Activity
This exercise calls for all the entries that follow to be set down exactly, without their images.

Dataset entries

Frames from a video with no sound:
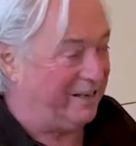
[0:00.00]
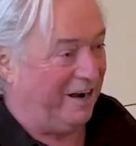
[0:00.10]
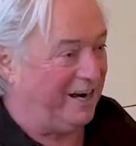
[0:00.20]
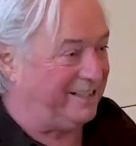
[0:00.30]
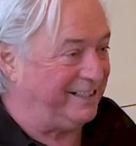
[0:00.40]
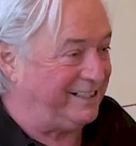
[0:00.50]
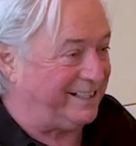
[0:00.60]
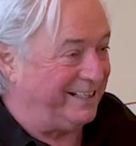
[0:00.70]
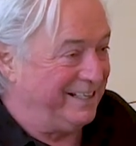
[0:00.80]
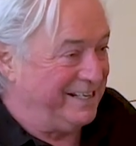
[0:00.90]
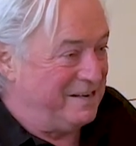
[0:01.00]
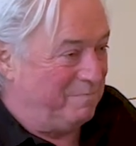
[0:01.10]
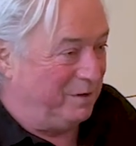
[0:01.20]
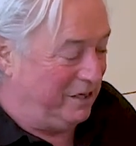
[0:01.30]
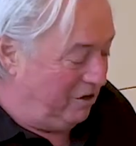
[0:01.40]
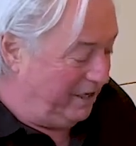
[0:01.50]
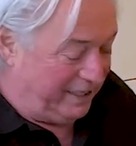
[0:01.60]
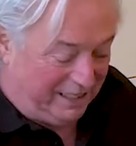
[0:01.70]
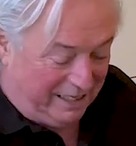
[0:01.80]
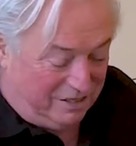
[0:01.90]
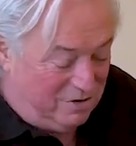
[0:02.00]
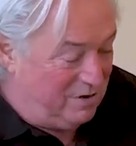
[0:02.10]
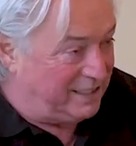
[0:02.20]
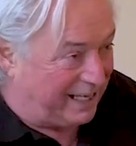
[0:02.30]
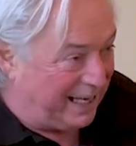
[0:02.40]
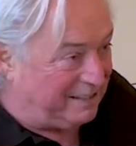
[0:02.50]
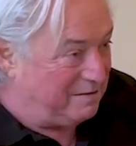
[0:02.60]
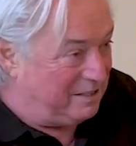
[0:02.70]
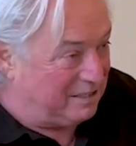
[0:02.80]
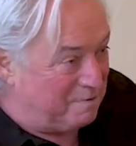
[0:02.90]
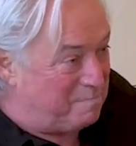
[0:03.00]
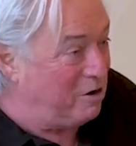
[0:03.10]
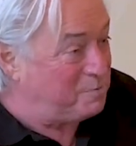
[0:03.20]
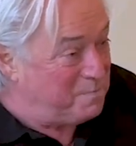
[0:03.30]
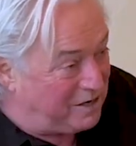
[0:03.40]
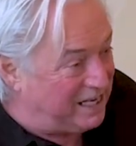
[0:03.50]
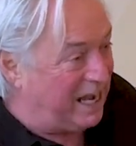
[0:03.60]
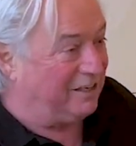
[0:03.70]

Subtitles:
artist, but the only thing they do is get the most money out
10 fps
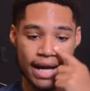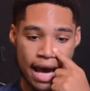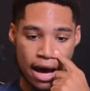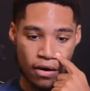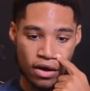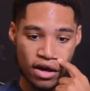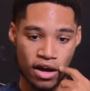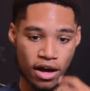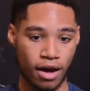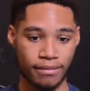now.
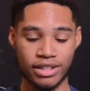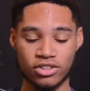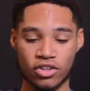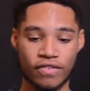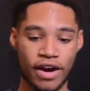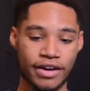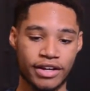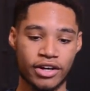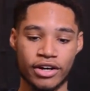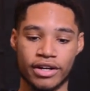He's looked very
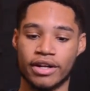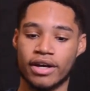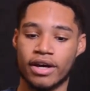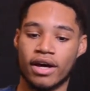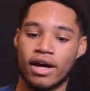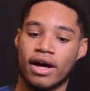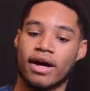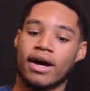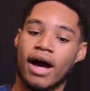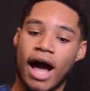good.
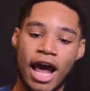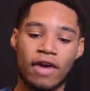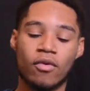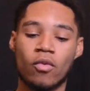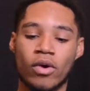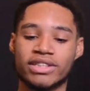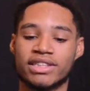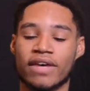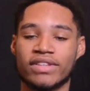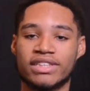Iowa won
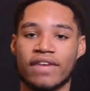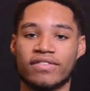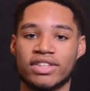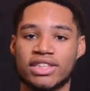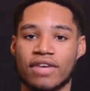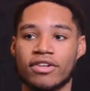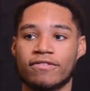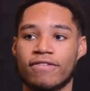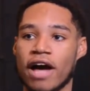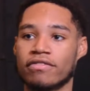
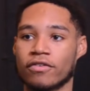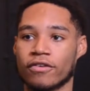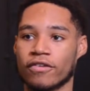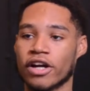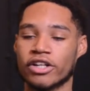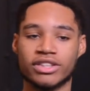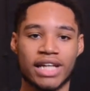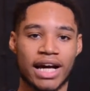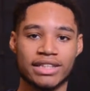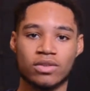77-75 over Rutgers.
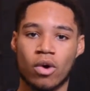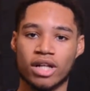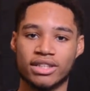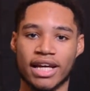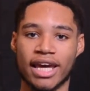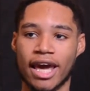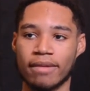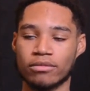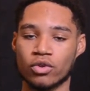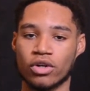I got to watch that
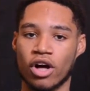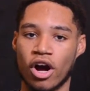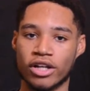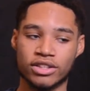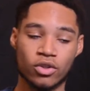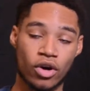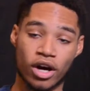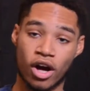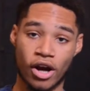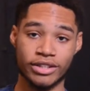game. Luka
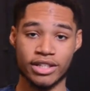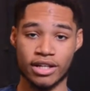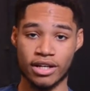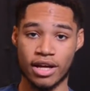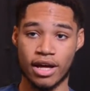Garza,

Completed task
Frames from a video with no sound:
[0:00.00]
[0:00.10]
[0:00.20]
[0:00.30]
[0:00.40]
[0:00.50]
[0:00.60]
[0:00.70]
[0:00.80]
[0:00.90]
[0:01.00]
[0:01.10]
[0:01.20]
[0:01.30]
[0:01.40]
[0:01.50]
[0:01.60]
[0:01.70]
[0:01.80]
[0:01.90]
[0:02.00]
[0:02.10]
[0:02.20]
[0:02.30]
[0:02.40]
[0:02.50]
[0:02.60]
[0:02.70]
[0:02.80]
[0:02.90]
[0:03.00]
[0:03.10]
[0:03.20]
[0:03.30]
[0:03.40]
[0:03.50]
[0:03.60]
[0:03.70]

Subtitles:
artist, but the only thing they do is get the most money out
10 fps
now.
He's looked very
good.
Iowa won
77-75 over Rutgers.
I got to watch that
game. Luka
Garza,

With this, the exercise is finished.